(Records from a collection)
--------
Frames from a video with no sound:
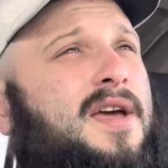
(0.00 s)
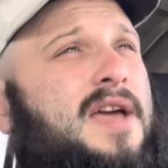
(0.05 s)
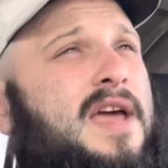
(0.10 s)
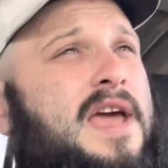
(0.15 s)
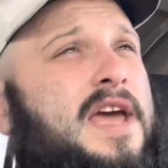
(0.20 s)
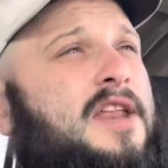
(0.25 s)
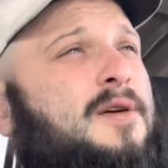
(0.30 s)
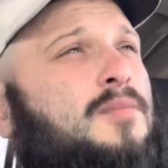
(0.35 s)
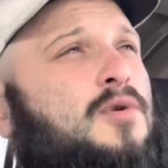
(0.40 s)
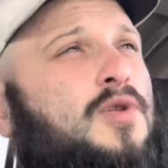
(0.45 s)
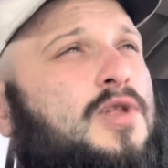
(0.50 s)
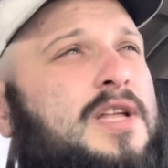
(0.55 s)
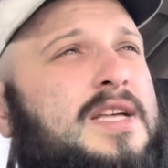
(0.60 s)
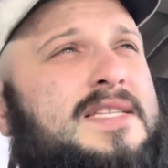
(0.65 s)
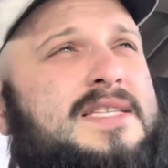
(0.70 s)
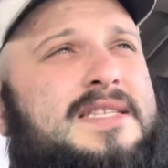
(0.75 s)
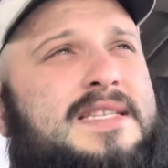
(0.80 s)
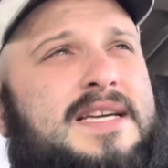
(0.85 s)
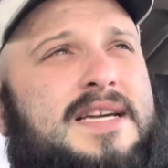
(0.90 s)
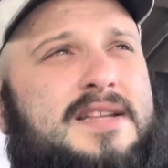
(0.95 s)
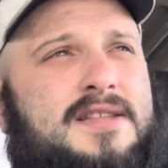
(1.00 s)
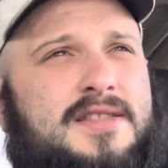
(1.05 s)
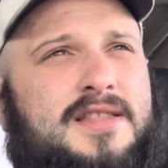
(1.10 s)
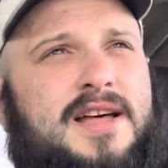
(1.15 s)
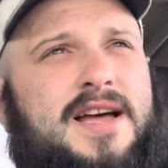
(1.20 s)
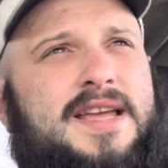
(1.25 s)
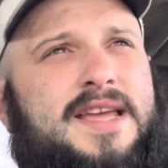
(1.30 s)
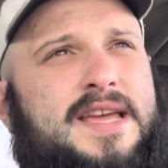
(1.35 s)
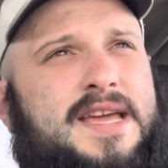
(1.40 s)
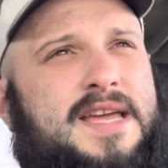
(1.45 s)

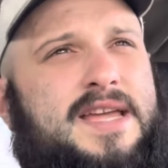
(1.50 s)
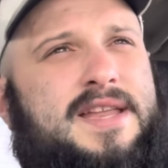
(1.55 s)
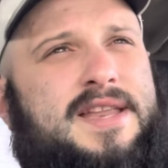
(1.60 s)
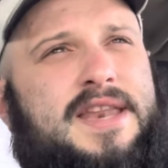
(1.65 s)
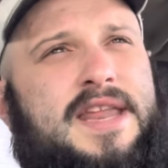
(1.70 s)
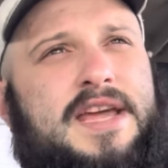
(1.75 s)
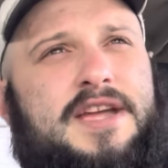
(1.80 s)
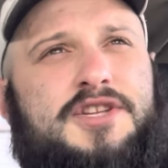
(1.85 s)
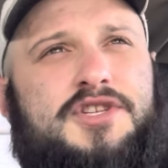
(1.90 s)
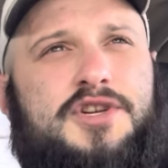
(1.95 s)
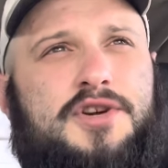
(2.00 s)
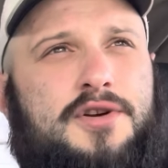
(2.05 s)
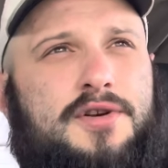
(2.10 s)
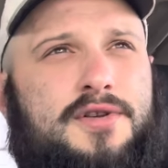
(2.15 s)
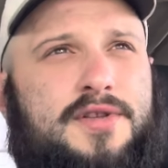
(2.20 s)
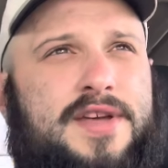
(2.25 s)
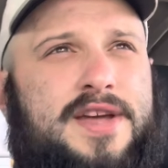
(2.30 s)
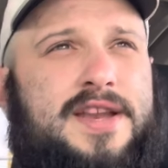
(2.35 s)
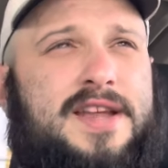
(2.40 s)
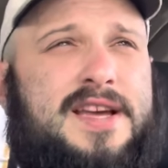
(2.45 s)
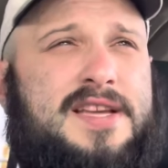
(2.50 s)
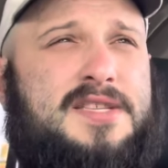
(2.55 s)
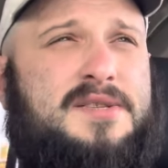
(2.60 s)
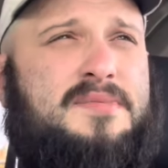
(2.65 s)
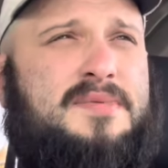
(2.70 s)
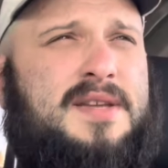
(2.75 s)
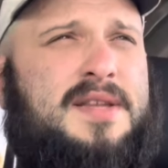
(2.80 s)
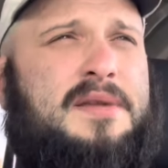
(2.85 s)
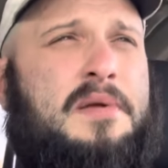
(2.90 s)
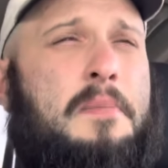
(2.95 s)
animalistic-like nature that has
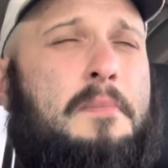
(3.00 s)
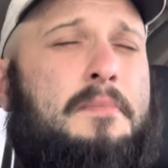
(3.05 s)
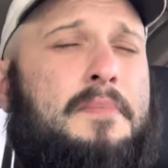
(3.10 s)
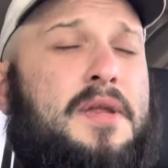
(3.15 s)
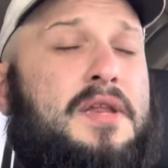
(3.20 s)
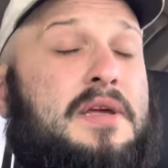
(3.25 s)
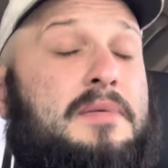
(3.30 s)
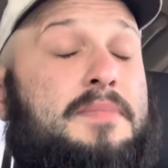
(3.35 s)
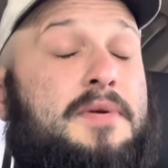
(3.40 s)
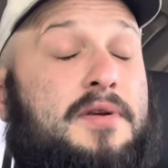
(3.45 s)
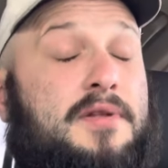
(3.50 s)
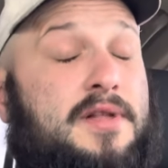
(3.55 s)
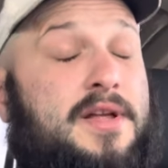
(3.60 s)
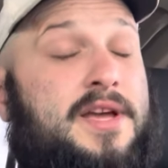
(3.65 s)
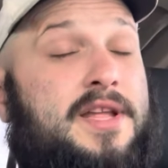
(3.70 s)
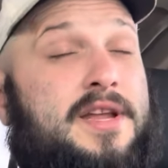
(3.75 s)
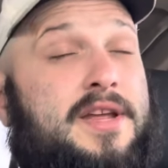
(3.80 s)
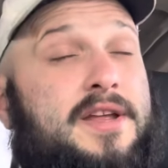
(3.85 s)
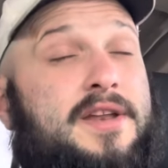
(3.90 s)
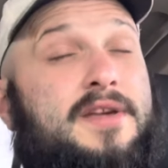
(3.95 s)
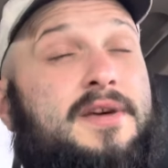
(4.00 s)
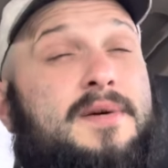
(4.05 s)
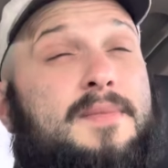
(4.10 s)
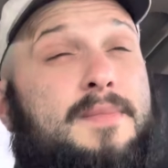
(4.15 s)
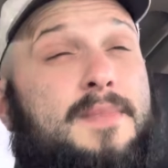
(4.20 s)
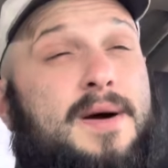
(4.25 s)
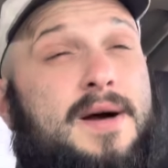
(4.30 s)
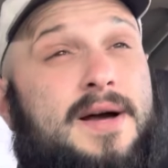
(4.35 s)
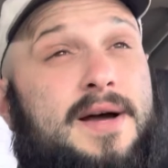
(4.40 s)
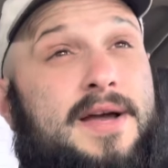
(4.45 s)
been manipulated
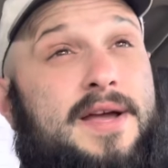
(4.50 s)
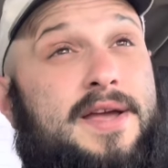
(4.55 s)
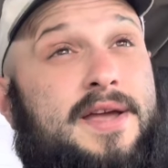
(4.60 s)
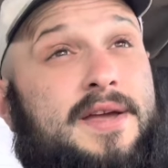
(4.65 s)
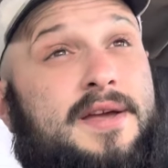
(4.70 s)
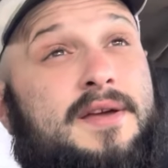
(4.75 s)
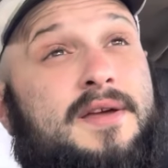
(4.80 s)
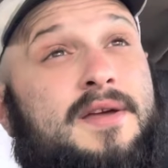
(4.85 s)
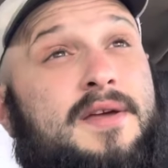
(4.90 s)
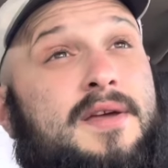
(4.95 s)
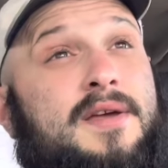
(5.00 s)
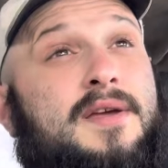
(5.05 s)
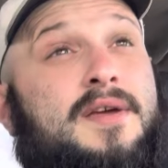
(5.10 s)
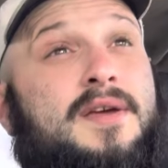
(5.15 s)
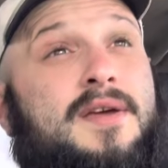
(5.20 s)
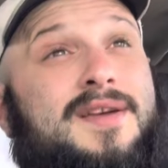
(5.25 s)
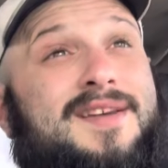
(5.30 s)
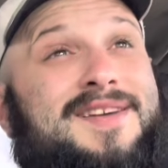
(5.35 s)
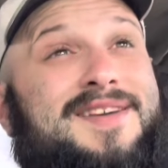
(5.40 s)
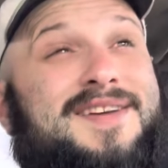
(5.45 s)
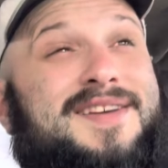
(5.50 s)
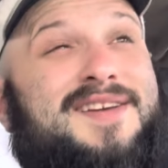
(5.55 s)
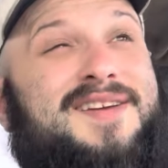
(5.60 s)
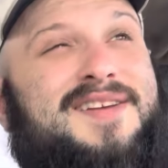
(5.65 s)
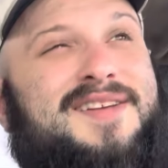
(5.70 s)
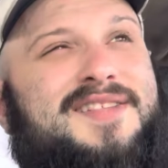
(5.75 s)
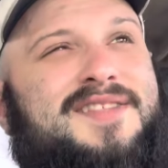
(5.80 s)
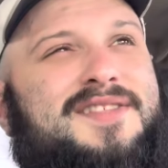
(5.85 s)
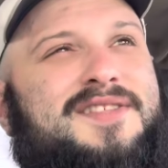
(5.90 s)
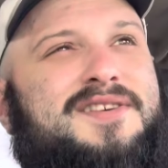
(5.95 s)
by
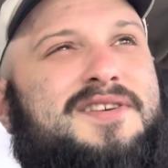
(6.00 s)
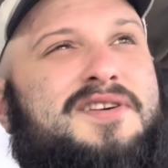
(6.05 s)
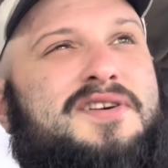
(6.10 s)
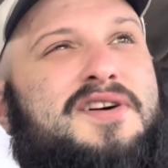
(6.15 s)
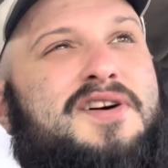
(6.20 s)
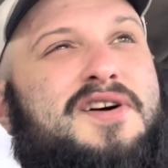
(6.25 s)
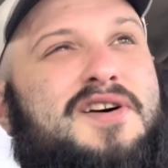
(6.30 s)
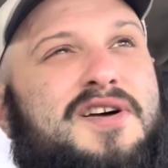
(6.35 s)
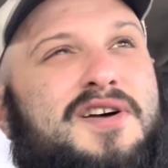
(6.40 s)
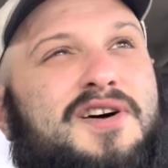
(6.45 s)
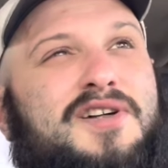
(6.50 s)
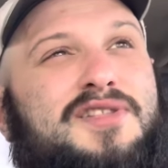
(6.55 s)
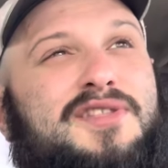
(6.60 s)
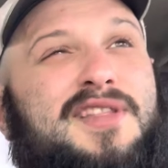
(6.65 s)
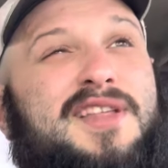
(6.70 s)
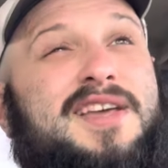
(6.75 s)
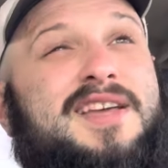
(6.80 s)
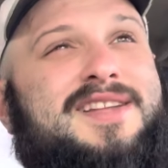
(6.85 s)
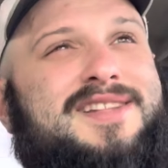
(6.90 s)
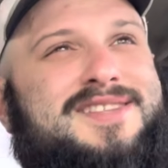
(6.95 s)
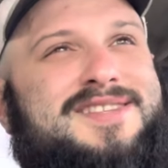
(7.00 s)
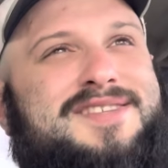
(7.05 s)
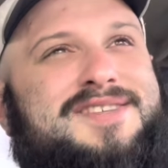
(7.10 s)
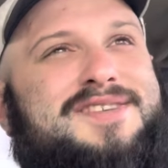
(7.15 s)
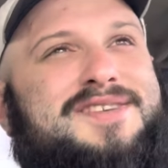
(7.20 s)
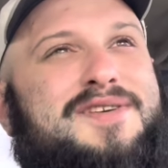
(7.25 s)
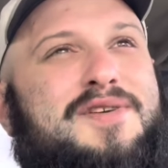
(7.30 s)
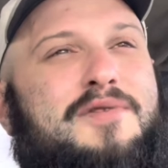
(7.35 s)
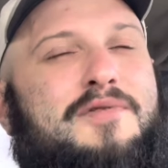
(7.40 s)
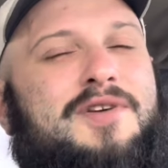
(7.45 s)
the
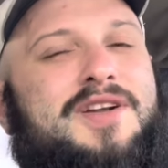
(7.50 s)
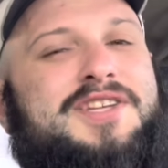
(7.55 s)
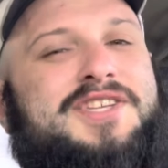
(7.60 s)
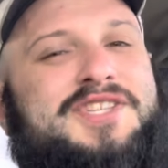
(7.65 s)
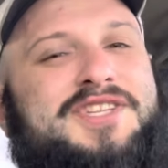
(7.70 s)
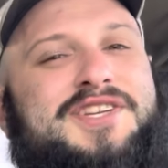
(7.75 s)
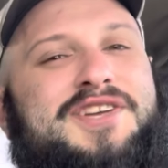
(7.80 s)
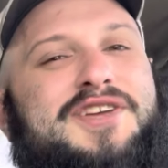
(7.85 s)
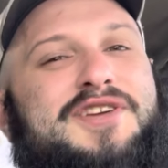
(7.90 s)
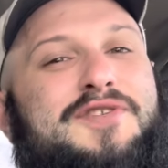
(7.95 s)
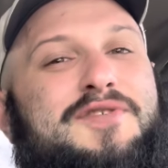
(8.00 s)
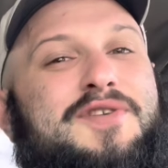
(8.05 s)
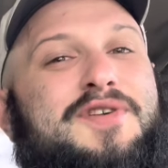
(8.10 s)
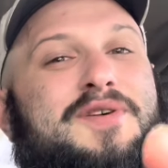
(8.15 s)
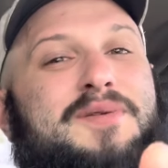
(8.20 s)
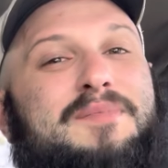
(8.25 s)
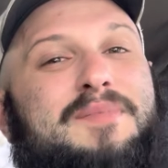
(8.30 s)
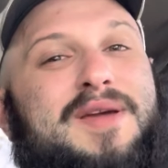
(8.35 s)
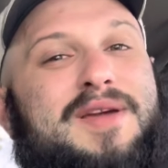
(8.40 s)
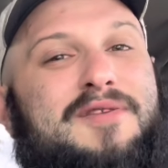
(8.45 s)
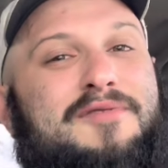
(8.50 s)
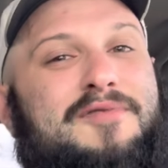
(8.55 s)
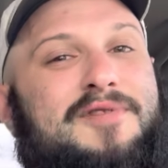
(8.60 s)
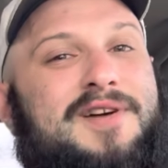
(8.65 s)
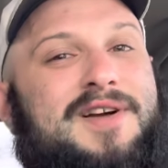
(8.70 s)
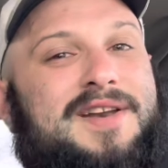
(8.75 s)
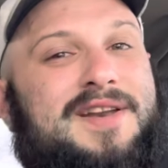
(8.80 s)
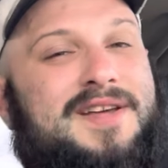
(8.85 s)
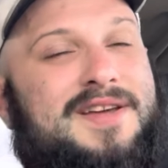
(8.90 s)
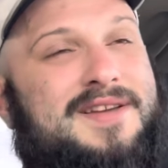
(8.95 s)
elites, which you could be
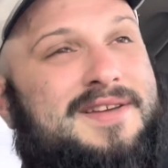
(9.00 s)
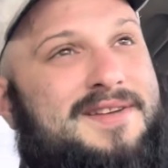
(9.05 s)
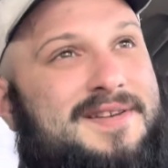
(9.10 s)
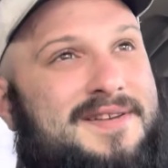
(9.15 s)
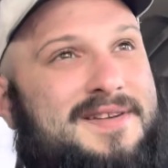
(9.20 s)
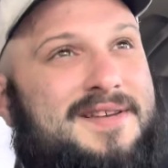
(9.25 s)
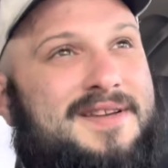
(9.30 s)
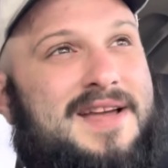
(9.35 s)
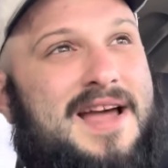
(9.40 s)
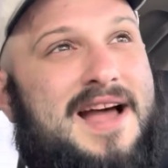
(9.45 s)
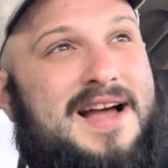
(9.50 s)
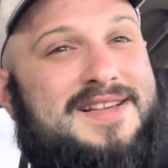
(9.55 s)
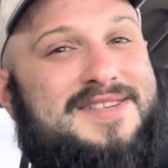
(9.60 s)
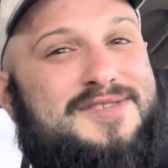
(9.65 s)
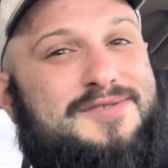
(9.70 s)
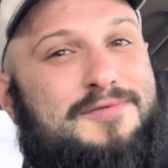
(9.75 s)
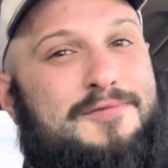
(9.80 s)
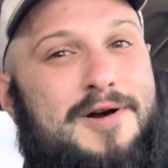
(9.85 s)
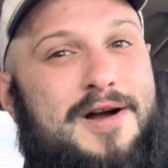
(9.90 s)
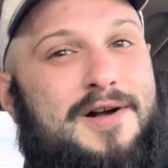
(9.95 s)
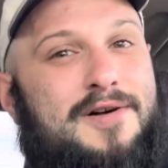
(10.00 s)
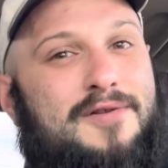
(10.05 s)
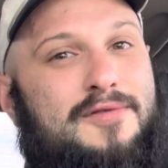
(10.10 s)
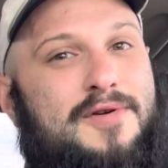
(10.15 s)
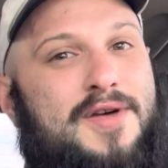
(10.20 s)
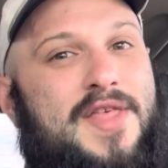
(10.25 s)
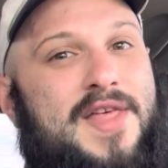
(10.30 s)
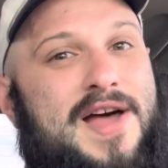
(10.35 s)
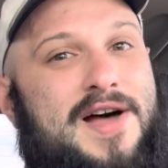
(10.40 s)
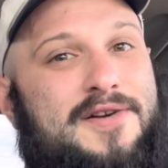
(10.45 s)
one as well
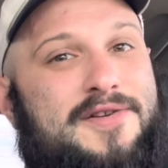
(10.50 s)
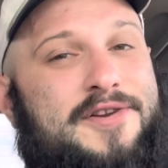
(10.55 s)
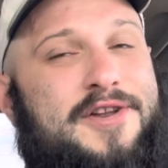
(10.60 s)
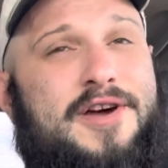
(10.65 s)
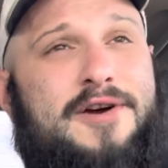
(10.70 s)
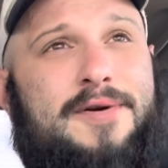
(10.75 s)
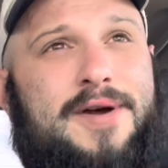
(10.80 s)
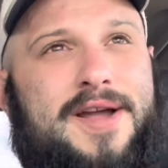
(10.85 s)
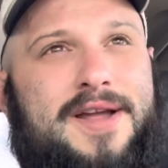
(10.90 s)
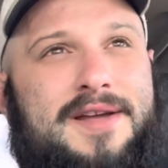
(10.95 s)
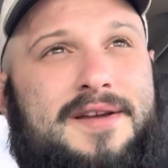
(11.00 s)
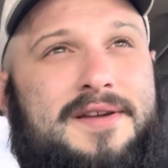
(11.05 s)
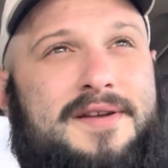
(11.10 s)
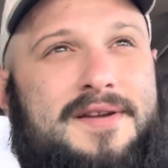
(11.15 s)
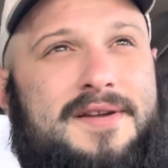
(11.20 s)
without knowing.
--------
» **Action item**:
Your answer must be an exact copy of the records above, with every picture left out.

» **Task output**:
Frames from a video with no sound:
(0.00 s)
(0.05 s)
(0.10 s)
(0.15 s)
(0.20 s)
(0.25 s)
(0.30 s)
(0.35 s)
(0.40 s)
(0.45 s)
(0.50 s)
(0.55 s)
(0.60 s)
(0.65 s)
(0.70 s)
(0.75 s)
(0.80 s)
(0.85 s)
(0.90 s)
(0.95 s)
(1.00 s)
(1.05 s)
(1.10 s)
(1.15 s)
(1.20 s)
(1.25 s)
(1.30 s)
(1.35 s)
(1.40 s)
(1.45 s)

(1.50 s)
(1.55 s)
(1.60 s)
(1.65 s)
(1.70 s)
(1.75 s)
(1.80 s)
(1.85 s)
(1.90 s)
(1.95 s)
(2.00 s)
(2.05 s)
(2.10 s)
(2.15 s)
(2.20 s)
(2.25 s)
(2.30 s)
(2.35 s)
(2.40 s)
(2.45 s)
(2.50 s)
(2.55 s)
(2.60 s)
(2.65 s)
(2.70 s)
(2.75 s)
(2.80 s)
(2.85 s)
(2.90 s)
(2.95 s)
animalistic-like nature that has
(3.00 s)
(3.05 s)
(3.10 s)
(3.15 s)
(3.20 s)
(3.25 s)
(3.30 s)
(3.35 s)
(3.40 s)
(3.45 s)
(3.50 s)
(3.55 s)
(3.60 s)
(3.65 s)
(3.70 s)
(3.75 s)
(3.80 s)
(3.85 s)
(3.90 s)
(3.95 s)
(4.00 s)
(4.05 s)
(4.10 s)
(4.15 s)
(4.20 s)
(4.25 s)
(4.30 s)
(4.35 s)
(4.40 s)
(4.45 s)
been manipulated
(4.50 s)
(4.55 s)
(4.60 s)
(4.65 s)
(4.70 s)
(4.75 s)
(4.80 s)
(4.85 s)
(4.90 s)
(4.95 s)
(5.00 s)
(5.05 s)
(5.10 s)
(5.15 s)
(5.20 s)
(5.25 s)
(5.30 s)
(5.35 s)
(5.40 s)
(5.45 s)
(5.50 s)
(5.55 s)
(5.60 s)
(5.65 s)
(5.70 s)
(5.75 s)
(5.80 s)
(5.85 s)
(5.90 s)
(5.95 s)
by
(6.00 s)
(6.05 s)
(6.10 s)
(6.15 s)
(6.20 s)
(6.25 s)
(6.30 s)
(6.35 s)
(6.40 s)
(6.45 s)
(6.50 s)
(6.55 s)
(6.60 s)
(6.65 s)
(6.70 s)
(6.75 s)
(6.80 s)
(6.85 s)
(6.90 s)
(6.95 s)
(7.00 s)
(7.05 s)
(7.10 s)
(7.15 s)
(7.20 s)
(7.25 s)
(7.30 s)
(7.35 s)
(7.40 s)
(7.45 s)
the
(7.50 s)
(7.55 s)
(7.60 s)
(7.65 s)
(7.70 s)
(7.75 s)
(7.80 s)
(7.85 s)
(7.90 s)
(7.95 s)
(8.00 s)
(8.05 s)
(8.10 s)
(8.15 s)
(8.20 s)
(8.25 s)
(8.30 s)
(8.35 s)
(8.40 s)
(8.45 s)
(8.50 s)
(8.55 s)
(8.60 s)
(8.65 s)
(8.70 s)
(8.75 s)
(8.80 s)
(8.85 s)
(8.90 s)
(8.95 s)
elites, which you could be
(9.00 s)
(9.05 s)
(9.10 s)
(9.15 s)
(9.20 s)
(9.25 s)
(9.30 s)
(9.35 s)
(9.40 s)
(9.45 s)
(9.50 s)
(9.55 s)
(9.60 s)
(9.65 s)
(9.70 s)
(9.75 s)
(9.80 s)
(9.85 s)
(9.90 s)
(9.95 s)
(10.00 s)
(10.05 s)
(10.10 s)
(10.15 s)
(10.20 s)
(10.25 s)
(10.30 s)
(10.35 s)
(10.40 s)
(10.45 s)
one as well
(10.50 s)
(10.55 s)
(10.60 s)
(10.65 s)
(10.70 s)
(10.75 s)
(10.80 s)
(10.85 s)
(10.90 s)
(10.95 s)
(11.00 s)
(11.05 s)
(11.10 s)
(11.15 s)
(11.20 s)
without knowing.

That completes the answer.